When reading the source code of LinkedBlockingQueue, I notice that it uses a linked list with ReentrantLock. But since Java already has an implementation called LinkedList, why isn't it used in LinkedBlockingQueue directly? Similarly, linked list is implemented again in LinkedBlockingDeque.

public class LinkedBlockingDeque<E> extends AbstractQueue<E>
    implements BlockingDeque<E>, java.io.Serializable {

    private LinkedList<E> queue;
    final ReentrantLock lock = new ReentrantLock();

    // take the remove(Object) method as example
    public boolean remove(Object o) {
        if (o == null) return false;
        fullyLock();
        try {
            queue.remove(o);
            return false;
        } finally {
            fullyUnlock();
        }
    }

    // ... the rest of the class
}

What isn't it implemented like the code above? What's the trade-off behind this?


Solution

  • Here are some reasons that a private linked list class is used:

    1. The linked list used in LinkedBlockingQueue is a singly linked list. LinkedList is doubly linked. This uses more memory, and has a small performance penalty. (This doesn't apply in the LinkedBlockingDeque case.)

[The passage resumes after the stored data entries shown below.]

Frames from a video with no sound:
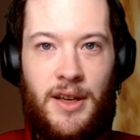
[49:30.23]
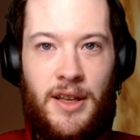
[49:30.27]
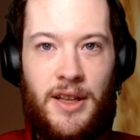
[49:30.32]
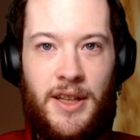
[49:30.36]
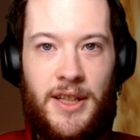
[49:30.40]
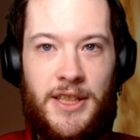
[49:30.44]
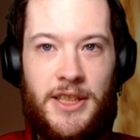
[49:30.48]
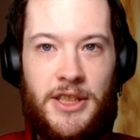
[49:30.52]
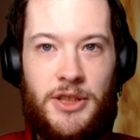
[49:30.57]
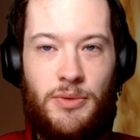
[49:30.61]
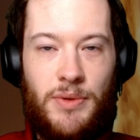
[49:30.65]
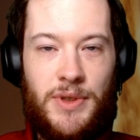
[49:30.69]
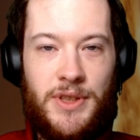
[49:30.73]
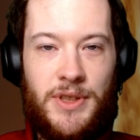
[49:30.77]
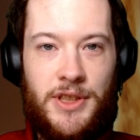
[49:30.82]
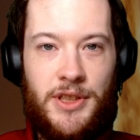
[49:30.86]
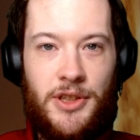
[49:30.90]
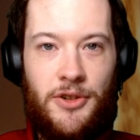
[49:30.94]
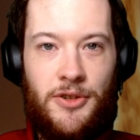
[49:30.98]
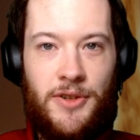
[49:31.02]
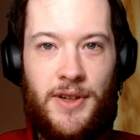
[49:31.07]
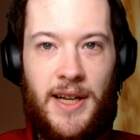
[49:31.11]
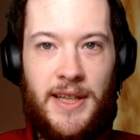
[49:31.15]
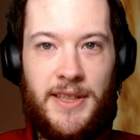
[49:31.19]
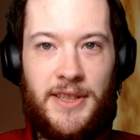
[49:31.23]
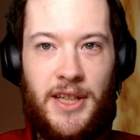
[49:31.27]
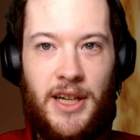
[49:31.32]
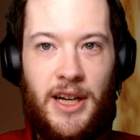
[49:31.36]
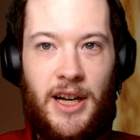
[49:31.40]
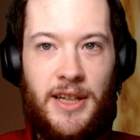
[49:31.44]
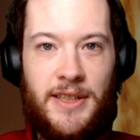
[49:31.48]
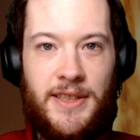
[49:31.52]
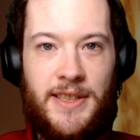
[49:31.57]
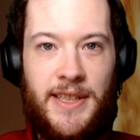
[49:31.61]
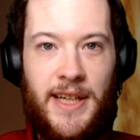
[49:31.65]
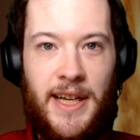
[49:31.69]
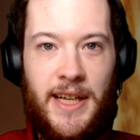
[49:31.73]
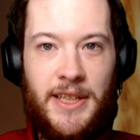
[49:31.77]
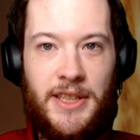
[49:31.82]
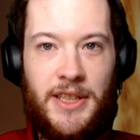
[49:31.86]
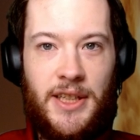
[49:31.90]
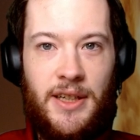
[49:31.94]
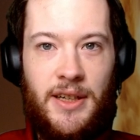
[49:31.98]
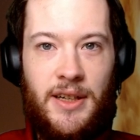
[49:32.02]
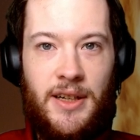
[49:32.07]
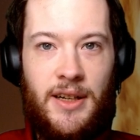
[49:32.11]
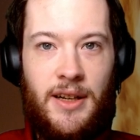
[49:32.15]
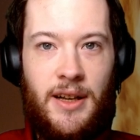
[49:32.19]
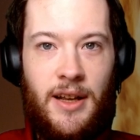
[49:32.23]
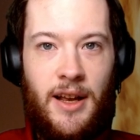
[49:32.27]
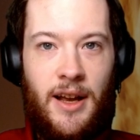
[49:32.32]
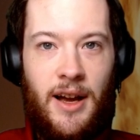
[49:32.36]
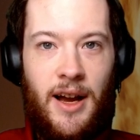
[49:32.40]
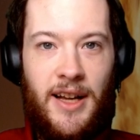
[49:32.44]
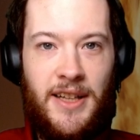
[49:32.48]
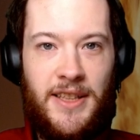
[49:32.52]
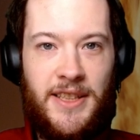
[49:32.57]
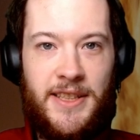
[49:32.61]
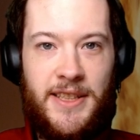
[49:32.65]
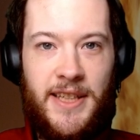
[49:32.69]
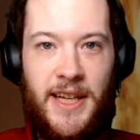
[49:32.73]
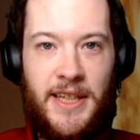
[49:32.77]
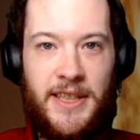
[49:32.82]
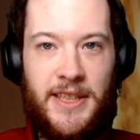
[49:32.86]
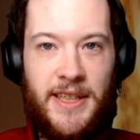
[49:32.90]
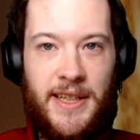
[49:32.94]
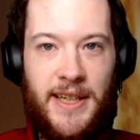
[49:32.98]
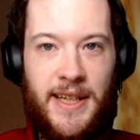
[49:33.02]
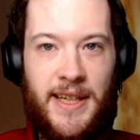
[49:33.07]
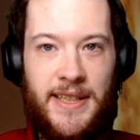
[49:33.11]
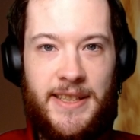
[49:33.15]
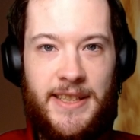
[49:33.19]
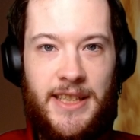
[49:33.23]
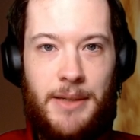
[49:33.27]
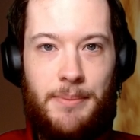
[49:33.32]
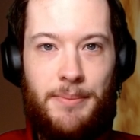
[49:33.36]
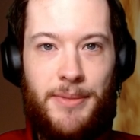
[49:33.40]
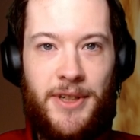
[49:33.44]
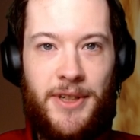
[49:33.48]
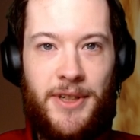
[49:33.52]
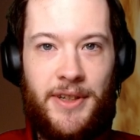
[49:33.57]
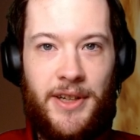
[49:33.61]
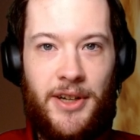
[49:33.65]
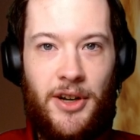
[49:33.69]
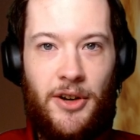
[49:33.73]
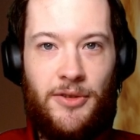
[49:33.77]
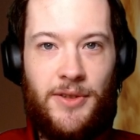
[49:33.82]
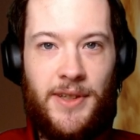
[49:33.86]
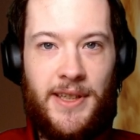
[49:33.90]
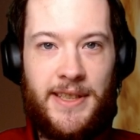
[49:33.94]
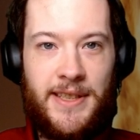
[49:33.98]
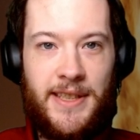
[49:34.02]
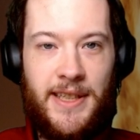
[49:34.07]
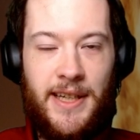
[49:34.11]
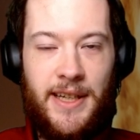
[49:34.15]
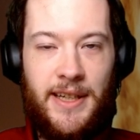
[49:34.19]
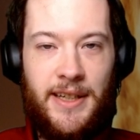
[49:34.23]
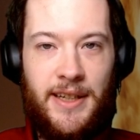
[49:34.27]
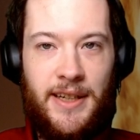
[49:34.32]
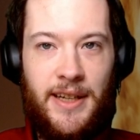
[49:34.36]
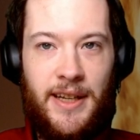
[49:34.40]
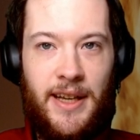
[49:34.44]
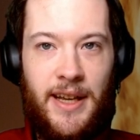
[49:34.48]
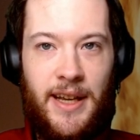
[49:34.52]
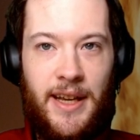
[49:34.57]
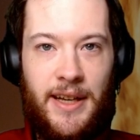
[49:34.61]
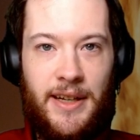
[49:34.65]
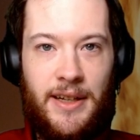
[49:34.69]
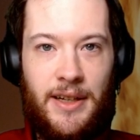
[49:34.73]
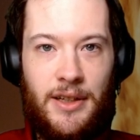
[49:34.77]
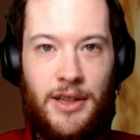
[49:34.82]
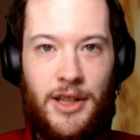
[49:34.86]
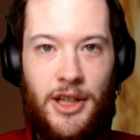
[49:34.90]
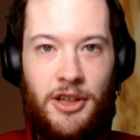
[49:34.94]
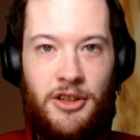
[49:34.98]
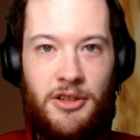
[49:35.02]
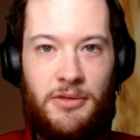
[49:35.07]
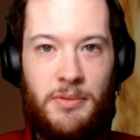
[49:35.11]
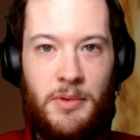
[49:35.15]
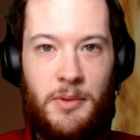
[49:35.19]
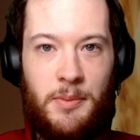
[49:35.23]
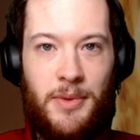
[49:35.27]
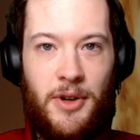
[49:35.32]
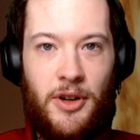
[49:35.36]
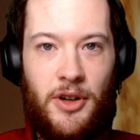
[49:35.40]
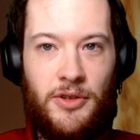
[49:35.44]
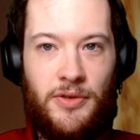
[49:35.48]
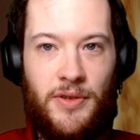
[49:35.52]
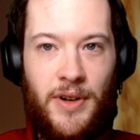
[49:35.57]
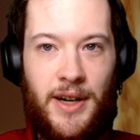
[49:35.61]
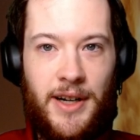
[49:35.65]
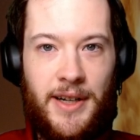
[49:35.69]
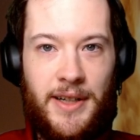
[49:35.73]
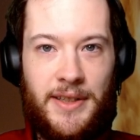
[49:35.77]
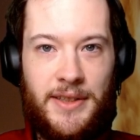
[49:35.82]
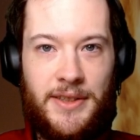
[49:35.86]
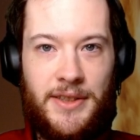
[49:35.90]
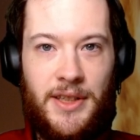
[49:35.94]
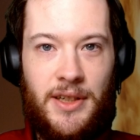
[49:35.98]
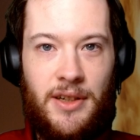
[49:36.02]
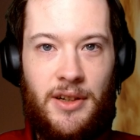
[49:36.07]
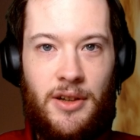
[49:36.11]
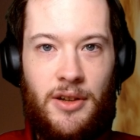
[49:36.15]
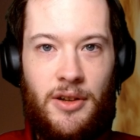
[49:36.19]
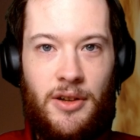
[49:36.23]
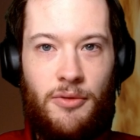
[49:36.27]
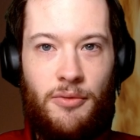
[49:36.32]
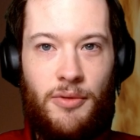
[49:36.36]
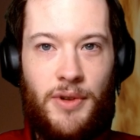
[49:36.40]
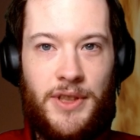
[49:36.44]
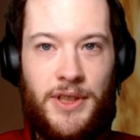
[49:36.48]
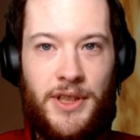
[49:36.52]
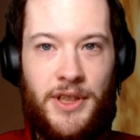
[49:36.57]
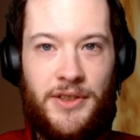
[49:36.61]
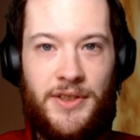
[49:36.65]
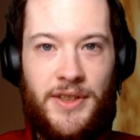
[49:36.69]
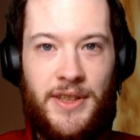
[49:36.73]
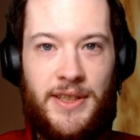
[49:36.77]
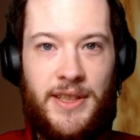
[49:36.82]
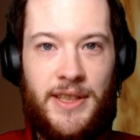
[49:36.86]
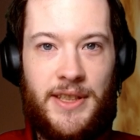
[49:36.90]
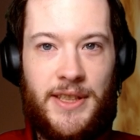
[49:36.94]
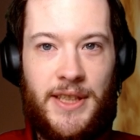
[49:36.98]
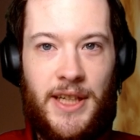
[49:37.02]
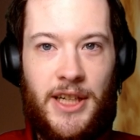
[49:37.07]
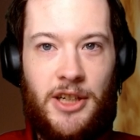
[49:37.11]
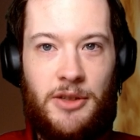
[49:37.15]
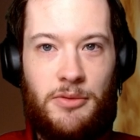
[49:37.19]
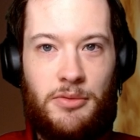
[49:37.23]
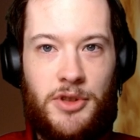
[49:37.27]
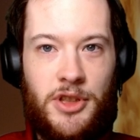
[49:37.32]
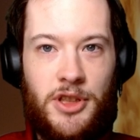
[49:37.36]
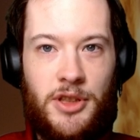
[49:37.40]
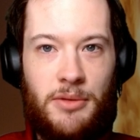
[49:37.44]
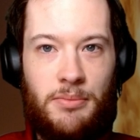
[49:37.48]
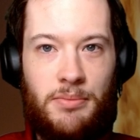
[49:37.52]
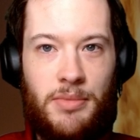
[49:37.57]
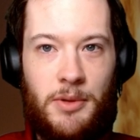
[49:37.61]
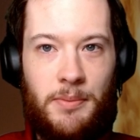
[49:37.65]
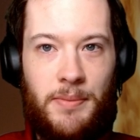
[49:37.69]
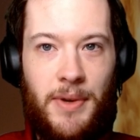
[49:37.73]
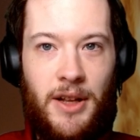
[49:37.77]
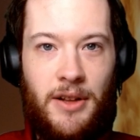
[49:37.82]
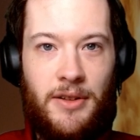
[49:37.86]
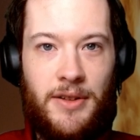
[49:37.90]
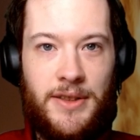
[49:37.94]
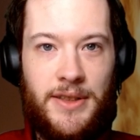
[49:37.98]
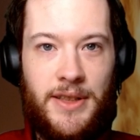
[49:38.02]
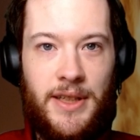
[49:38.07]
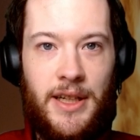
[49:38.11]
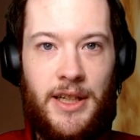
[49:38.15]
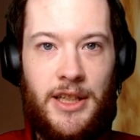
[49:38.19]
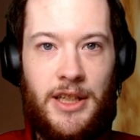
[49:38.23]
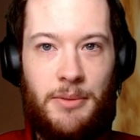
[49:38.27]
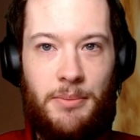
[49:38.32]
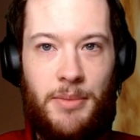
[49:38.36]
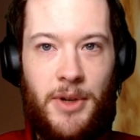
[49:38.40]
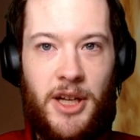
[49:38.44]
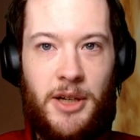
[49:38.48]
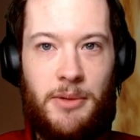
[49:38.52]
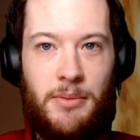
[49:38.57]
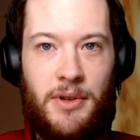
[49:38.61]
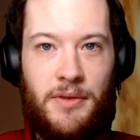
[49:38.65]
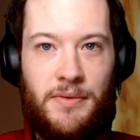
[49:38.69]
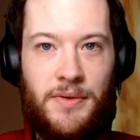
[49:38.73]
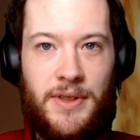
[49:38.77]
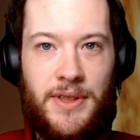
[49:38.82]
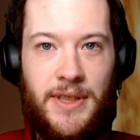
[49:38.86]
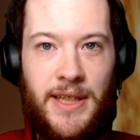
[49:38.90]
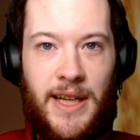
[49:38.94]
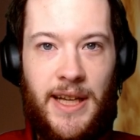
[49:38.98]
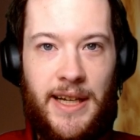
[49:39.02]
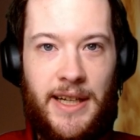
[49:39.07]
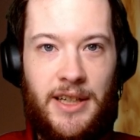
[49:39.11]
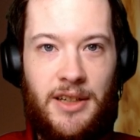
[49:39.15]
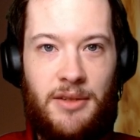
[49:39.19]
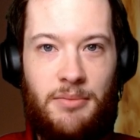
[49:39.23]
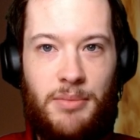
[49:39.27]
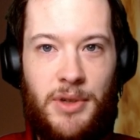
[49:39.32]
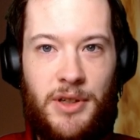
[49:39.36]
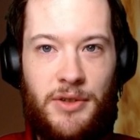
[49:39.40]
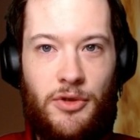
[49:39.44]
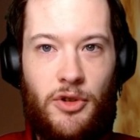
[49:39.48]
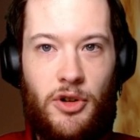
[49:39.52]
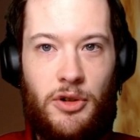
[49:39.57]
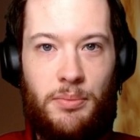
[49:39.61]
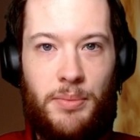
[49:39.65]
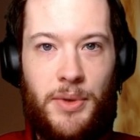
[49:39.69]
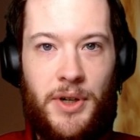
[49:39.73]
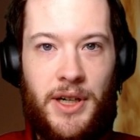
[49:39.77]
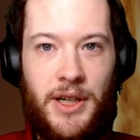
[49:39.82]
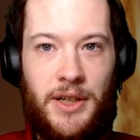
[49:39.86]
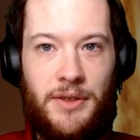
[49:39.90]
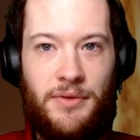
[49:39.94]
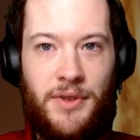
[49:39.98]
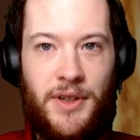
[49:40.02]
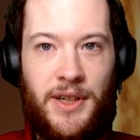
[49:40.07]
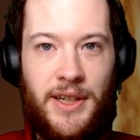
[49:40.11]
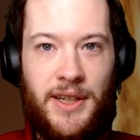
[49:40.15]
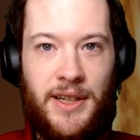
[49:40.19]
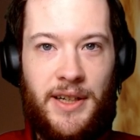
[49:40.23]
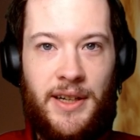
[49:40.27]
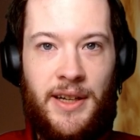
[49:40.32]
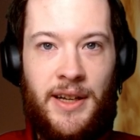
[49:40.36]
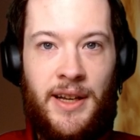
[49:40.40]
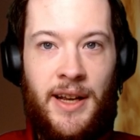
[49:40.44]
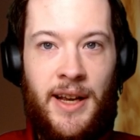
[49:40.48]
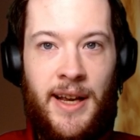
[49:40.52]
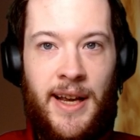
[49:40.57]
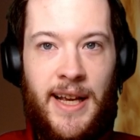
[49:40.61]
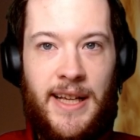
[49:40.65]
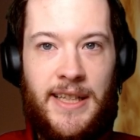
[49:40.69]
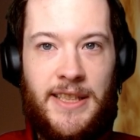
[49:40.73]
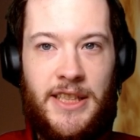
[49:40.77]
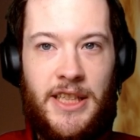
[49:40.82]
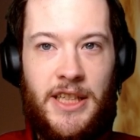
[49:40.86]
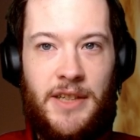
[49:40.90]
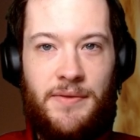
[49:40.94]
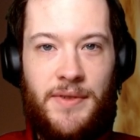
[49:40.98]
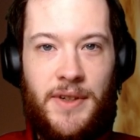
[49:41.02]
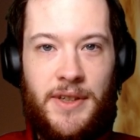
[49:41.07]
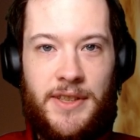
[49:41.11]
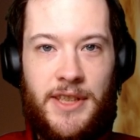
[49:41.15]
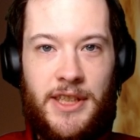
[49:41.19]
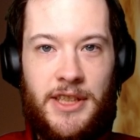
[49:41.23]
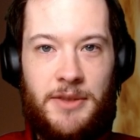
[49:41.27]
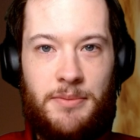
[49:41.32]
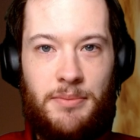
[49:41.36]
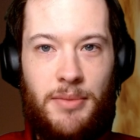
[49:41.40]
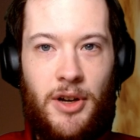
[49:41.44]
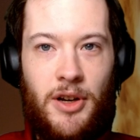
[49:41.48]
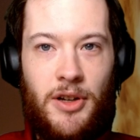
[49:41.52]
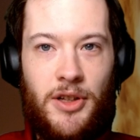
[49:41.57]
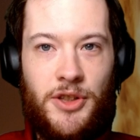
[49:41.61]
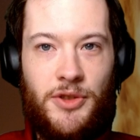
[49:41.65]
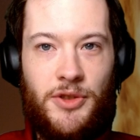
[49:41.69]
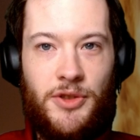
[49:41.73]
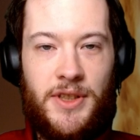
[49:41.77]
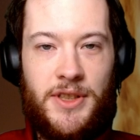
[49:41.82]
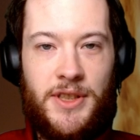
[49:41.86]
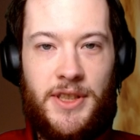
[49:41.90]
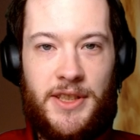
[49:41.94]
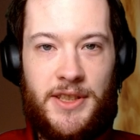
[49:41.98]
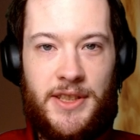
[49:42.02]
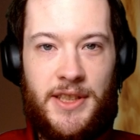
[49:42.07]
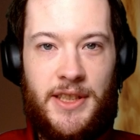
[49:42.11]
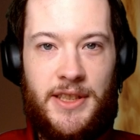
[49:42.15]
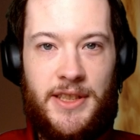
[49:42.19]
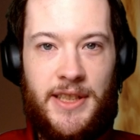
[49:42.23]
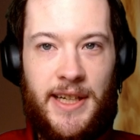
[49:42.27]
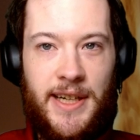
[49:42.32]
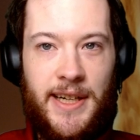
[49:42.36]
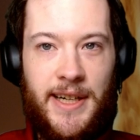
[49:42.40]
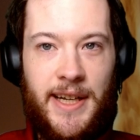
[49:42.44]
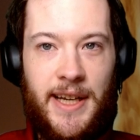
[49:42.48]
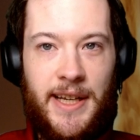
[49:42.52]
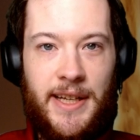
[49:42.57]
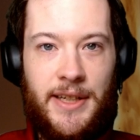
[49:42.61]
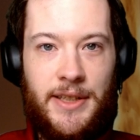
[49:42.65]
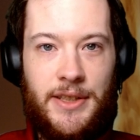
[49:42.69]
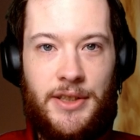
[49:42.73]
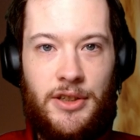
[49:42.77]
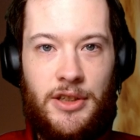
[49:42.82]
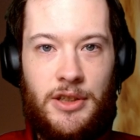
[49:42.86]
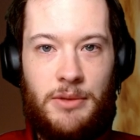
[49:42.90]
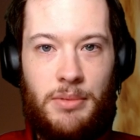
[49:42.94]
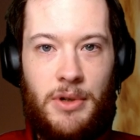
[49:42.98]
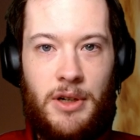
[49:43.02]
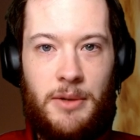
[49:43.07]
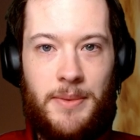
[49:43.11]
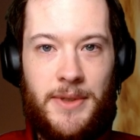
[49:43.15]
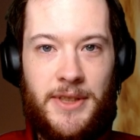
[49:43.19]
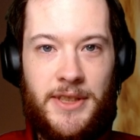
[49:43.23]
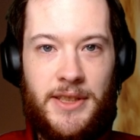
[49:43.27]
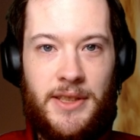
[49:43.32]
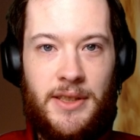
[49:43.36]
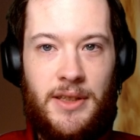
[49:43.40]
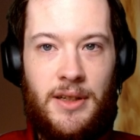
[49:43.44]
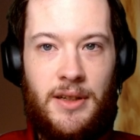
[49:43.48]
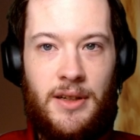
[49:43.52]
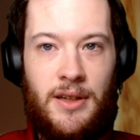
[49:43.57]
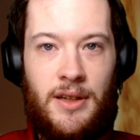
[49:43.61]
This is what's known as a hot stage. Hot staging is typically only seen in liquid propellant rockets, which use it to settle the propellant in the bottom of the tank before burning free, instead of using small thrusters dedicated to the purpose.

    2. LinkedList provides fail-fast iterators, and uses a modCount field to detect concurrent modification. This must be incremented on each list operation that modifies the list. That is a small performance penalty compared with LinkedBlockingQueue and LinkedBlockingDeque which provide weakly consistent iterators, and don't have a modCount.

    3. LinkedBlockingQueue and LinkedBlockingDeque are by design weakly consistent. If they were to use LinkedList under the hood, the latter's fail-fast behavior could not be hidden ... as @Holger pointed out.